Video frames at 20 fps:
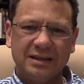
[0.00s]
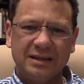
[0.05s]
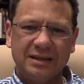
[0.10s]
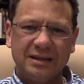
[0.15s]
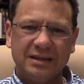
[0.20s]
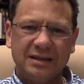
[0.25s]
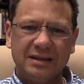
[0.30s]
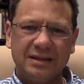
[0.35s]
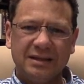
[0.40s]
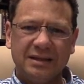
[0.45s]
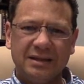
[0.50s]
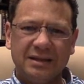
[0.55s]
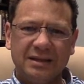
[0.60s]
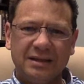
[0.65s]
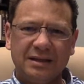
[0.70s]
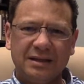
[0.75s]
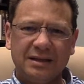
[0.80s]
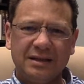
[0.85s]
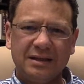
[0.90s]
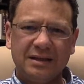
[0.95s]

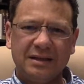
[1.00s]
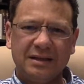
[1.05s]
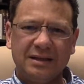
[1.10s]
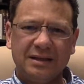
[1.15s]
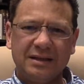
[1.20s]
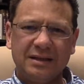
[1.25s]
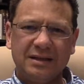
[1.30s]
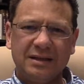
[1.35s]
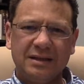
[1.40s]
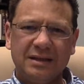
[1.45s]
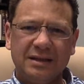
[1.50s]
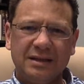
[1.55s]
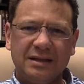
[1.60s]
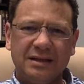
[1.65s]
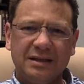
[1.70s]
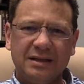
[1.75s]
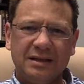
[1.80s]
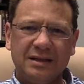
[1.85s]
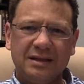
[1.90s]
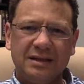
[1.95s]

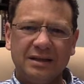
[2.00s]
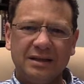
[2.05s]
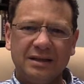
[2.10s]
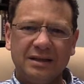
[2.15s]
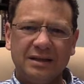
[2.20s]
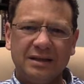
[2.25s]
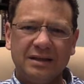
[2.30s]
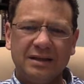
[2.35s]
(silence)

--------------------

TASK DIRECTIONS:
If pictures are present, they are dropped, and the entries above are written out word for word.

SOLVED EXERCISE:
Video frames at 20 fps:
[0.00s]
[0.05s]
[0.10s]
[0.15s]
[0.20s]
[0.25s]
[0.30s]
[0.35s]
[0.40s]
[0.45s]
[0.50s]
[0.55s]
[0.60s]
[0.65s]
[0.70s]
[0.75s]
[0.80s]
[0.85s]
[0.90s]
[0.95s]

[1.00s]
[1.05s]
[1.10s]
[1.15s]
[1.20s]
[1.25s]
[1.30s]
[1.35s]
[1.40s]
[1.45s]
[1.50s]
[1.55s]
[1.60s]
[1.65s]
[1.70s]
[1.75s]
[1.80s]
[1.85s]
[1.90s]
[1.95s]

[2.00s]
[2.05s]
[2.10s]
[2.15s]
[2.20s]
[2.25s]
[2.30s]
[2.35s]
(silence)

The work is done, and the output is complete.